Higher employee costs in the proposed health coverage plan alarmed longtime Boeing worker Bill Stabilito.
“The company is doing too well for them to ask us to pay more for our health care,” said the Frederickson spar mill operator.
Stabilito said he was voting against the deal.
“I’ve spent too many years fighting against those takebacks,” he said. “It’s not time to retreat now.”
“I’d say there’s good and bad,” said Boeing mechanic Karen Eichenlaub of Graham. “The good is the stability it will bring to the company and the work force.
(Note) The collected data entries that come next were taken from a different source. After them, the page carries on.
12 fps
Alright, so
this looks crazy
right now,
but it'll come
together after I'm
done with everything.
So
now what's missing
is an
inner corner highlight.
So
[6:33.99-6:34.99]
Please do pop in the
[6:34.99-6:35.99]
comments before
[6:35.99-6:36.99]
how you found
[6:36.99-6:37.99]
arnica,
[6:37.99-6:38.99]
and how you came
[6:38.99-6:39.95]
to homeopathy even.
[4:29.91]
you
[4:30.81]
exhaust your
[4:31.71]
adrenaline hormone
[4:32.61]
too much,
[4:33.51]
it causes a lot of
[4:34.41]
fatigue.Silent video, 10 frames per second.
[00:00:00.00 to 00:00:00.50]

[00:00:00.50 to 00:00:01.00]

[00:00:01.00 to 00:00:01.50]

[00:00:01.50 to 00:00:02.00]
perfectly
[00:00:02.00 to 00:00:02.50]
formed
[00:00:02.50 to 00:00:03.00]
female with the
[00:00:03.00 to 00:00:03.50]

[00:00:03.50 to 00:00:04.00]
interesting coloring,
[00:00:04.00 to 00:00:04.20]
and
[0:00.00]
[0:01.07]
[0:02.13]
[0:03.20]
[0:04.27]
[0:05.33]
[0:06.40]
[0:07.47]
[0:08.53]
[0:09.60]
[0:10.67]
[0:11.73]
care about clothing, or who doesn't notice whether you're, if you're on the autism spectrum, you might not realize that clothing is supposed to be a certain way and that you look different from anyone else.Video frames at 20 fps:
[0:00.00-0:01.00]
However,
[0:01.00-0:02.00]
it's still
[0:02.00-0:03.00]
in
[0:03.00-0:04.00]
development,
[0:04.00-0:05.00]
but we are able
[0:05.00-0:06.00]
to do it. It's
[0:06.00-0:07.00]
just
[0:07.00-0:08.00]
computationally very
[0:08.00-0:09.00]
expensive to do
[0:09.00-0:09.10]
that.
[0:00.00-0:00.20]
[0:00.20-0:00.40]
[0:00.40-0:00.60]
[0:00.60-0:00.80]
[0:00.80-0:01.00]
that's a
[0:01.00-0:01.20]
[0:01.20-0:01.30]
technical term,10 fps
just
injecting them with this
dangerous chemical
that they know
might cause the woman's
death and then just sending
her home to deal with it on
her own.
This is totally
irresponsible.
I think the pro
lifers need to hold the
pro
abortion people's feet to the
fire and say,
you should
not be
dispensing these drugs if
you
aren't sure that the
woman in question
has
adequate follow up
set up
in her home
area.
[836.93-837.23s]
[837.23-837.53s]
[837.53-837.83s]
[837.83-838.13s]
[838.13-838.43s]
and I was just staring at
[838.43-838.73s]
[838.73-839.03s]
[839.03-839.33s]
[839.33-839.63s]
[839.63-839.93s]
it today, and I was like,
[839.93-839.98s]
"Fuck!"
And it’s generally a good benefits package,” she said.
“The bad are the takeaways in the medical plan,” said Eichenlaub.
The two were among hundreds of Boeing union workers voting Wednesday at Frederickson, where Boeing has a plant that builds composite tail structures for the 777 and 787 and wing parts for other commercial airliners.
Boeing composite repairman Arturo Valenzuela was upbeat about the proposal.
“I don’t begrudge Boeing for moving forward now,” he said. “They saw a potential problem coming up and they moved to nip it in the bud.”
Valenzuela said he’s seen four strikes at Boeing. They aren’t easy to endure for the work force or the company, he said.
“You don’t always recover what you’ve lost,” he said.
“In this economy with so much still uncertain, I think both sides will welcome some stability,” he said.